- [Required work] Copy each record exactly, word for word.

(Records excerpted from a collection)
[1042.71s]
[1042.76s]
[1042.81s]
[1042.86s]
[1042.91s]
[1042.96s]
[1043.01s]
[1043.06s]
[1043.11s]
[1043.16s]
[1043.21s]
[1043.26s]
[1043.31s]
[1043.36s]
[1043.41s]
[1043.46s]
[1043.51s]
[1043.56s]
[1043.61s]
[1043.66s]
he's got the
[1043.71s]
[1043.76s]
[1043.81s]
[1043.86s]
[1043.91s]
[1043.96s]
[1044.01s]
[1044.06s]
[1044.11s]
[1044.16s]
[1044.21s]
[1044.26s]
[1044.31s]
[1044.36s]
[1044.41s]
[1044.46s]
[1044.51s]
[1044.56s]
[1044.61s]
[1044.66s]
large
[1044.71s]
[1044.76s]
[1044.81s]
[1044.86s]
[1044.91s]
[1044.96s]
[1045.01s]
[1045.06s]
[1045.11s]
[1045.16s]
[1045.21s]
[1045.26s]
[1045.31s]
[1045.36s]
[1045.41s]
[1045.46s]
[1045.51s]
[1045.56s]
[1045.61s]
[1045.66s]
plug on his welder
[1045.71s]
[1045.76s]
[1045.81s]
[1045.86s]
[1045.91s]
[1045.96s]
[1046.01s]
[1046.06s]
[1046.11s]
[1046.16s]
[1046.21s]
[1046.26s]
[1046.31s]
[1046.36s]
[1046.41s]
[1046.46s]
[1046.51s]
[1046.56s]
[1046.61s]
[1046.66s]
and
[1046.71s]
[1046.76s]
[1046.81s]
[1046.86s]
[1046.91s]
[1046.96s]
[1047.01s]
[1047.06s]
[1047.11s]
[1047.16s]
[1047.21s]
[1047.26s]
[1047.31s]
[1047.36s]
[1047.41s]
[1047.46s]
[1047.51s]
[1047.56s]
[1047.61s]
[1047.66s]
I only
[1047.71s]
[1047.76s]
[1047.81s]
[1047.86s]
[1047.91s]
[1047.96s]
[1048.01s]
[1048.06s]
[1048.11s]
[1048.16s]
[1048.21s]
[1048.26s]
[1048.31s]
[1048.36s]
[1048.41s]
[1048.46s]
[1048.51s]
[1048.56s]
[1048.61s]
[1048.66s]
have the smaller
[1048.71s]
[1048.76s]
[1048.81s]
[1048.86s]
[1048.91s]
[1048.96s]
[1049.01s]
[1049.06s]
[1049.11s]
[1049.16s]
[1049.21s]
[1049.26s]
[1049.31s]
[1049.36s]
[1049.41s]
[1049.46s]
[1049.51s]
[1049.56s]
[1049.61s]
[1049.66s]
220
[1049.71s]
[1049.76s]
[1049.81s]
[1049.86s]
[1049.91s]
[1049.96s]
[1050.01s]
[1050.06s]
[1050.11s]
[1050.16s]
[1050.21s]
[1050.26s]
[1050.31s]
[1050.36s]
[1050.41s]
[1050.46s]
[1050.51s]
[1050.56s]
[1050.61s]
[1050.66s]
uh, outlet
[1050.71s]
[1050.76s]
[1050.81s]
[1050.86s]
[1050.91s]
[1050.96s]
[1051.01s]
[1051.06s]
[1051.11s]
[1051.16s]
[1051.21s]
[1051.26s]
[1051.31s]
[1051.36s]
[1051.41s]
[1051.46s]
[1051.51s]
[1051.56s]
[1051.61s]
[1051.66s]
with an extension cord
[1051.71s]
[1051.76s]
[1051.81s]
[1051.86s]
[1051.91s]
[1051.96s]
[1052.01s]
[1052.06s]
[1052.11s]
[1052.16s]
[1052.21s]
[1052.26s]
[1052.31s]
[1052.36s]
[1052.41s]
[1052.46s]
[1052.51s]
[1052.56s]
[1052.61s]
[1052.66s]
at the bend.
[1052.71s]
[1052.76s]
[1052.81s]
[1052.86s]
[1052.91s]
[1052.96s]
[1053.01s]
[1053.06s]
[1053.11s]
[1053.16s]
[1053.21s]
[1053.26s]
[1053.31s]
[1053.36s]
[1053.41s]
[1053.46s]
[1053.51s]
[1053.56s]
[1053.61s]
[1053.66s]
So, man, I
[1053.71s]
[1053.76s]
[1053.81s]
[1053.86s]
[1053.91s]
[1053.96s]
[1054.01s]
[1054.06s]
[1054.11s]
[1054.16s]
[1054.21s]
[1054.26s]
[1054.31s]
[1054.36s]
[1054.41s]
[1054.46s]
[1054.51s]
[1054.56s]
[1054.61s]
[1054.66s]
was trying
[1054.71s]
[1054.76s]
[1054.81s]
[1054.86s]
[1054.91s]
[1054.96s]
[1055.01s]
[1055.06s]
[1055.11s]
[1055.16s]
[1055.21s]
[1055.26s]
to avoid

- [Answer box]
[1042.71s]
[1042.76s]
[1042.81s]
[1042.86s]
[1042.91s]
[1042.96s]
[1043.01s]
[1043.06s]
[1043.11s]
[1043.16s]
[1043.21s]
[1043.26s]
[1043.31s]
[1043.36s]
[1043.41s]
[1043.46s]
[1043.51s]
[1043.56s]
[1043.61s]
[1043.66s]
he's got the
[1043.71s]
[1043.76s]
[1043.81s]
[1043.86s]
[1043.91s]
[1043.96s]
[1044.01s]
[1044.06s]
[1044.11s]
[1044.16s]
[1044.21s]
[1044.26s]
[1044.31s]
[1044.36s]
[1044.41s]
[1044.46s]
[1044.51s]
[1044.56s]
[1044.61s]
[1044.66s]
large
[1044.71s]
[1044.76s]
[1044.81s]
[1044.86s]
[1044.91s]
[1044.96s]
[1045.01s]
[1045.06s]
[1045.11s]
[1045.16s]
[1045.21s]
[1045.26s]
[1045.31s]
[1045.36s]
[1045.41s]
[1045.46s]
[1045.51s]
[1045.56s]
[1045.61s]
[1045.66s]
plug on his welder
[1045.71s]
[1045.76s]
[1045.81s]
[1045.86s]
[1045.91s]
[1045.96s]
[1046.01s]
[1046.06s]
[1046.11s]
[1046.16s]
[1046.21s]
[1046.26s]
[1046.31s]
[1046.36s]
[1046.41s]
[1046.46s]
[1046.51s]
[1046.56s]
[1046.61s]
[1046.66s]
and
[1046.71s]
[1046.76s]
[1046.81s]
[1046.86s]
[1046.91s]
[1046.96s]
[1047.01s]
[1047.06s]
[1047.11s]
[1047.16s]
[1047.21s]
[1047.26s]
[1047.31s]
[1047.36s]
[1047.41s]
[1047.46s]
[1047.51s]
[1047.56s]
[1047.61s]
[1047.66s]
I only
[1047.71s]
[1047.76s]
[1047.81s]
[1047.86s]
[1047.91s]
[1047.96s]
[1048.01s]
[1048.06s]
[1048.11s]
[1048.16s]
[1048.21s]
[1048.26s]
[1048.31s]
[1048.36s]
[1048.41s]
[1048.46s]
[1048.51s]
[1048.56s]
[1048.61s]
[1048.66s]
have the smaller
[1048.71s]
[1048.76s]
[1048.81s]
[1048.86s]
[1048.91s]
[1048.96s]
[1049.01s]
[1049.06s]
[1049.11s]
[1049.16s]
[1049.21s]
[1049.26s]
[1049.31s]
[1049.36s]
[1049.41s]
[1049.46s]
[1049.51s]
[1049.56s]
[1049.61s]
[1049.66s]
220
[1049.71s]
[1049.76s]
[1049.81s]
[1049.86s]
[1049.91s]
[1049.96s]
[1050.01s]
[1050.06s]
[1050.11s]
[1050.16s]
[1050.21s]
[1050.26s]
[1050.31s]
[1050.36s]
[1050.41s]
[1050.46s]
[1050.51s]
[1050.56s]
[1050.61s]
[1050.66s]
uh, outlet
[1050.71s]
[1050.76s]
[1050.81s]
[1050.86s]
[1050.91s]
[1050.96s]
[1051.01s]
[1051.06s]
[1051.11s]
[1051.16s]
[1051.21s]
[1051.26s]
[1051.31s]
[1051.36s]
[1051.41s]
[1051.46s]
[1051.51s]
[1051.56s]
[1051.61s]
[1051.66s]
with an extension cord
[1051.71s]
[1051.76s]
[1051.81s]
[1051.86s]
[1051.91s]
[1051.96s]
[1052.01s]
[1052.06s]
[1052.11s]
[1052.16s]
[1052.21s]
[1052.26s]
[1052.31s]
[1052.36s]
[1052.41s]
[1052.46s]
[1052.51s]
[1052.56s]
[1052.61s]
[1052.66s]
at the bend.
[1052.71s]
[1052.76s]
[1052.81s]
[1052.86s]
[1052.91s]
[1052.96s]
[1053.01s]
[1053.06s]
[1053.11s]
[1053.16s]
[1053.21s]
[1053.26s]
[1053.31s]
[1053.36s]
[1053.41s]
[1053.46s]
[1053.51s]
[1053.56s]
[1053.61s]
[1053.66s]
So, man, I
[1053.71s]
[1053.76s]
[1053.81s]
[1053.86s]
[1053.91s]
[1053.96s]
[1054.01s]
[1054.06s]
[1054.11s]
[1054.16s]
[1054.21s]
[1054.26s]
[1054.31s]
[1054.36s]
[1054.41s]
[1054.46s]
[1054.51s]
[1054.56s]
[1054.61s]
[1054.66s]
was trying
[1054.71s]
[1054.76s]
[1054.81s]
[1054.86s]
[1054.91s]
[1054.96s]
[1055.01s]
[1055.06s]
[1055.11s]
[1055.16s]
[1055.21s]
[1055.26s]
to avoid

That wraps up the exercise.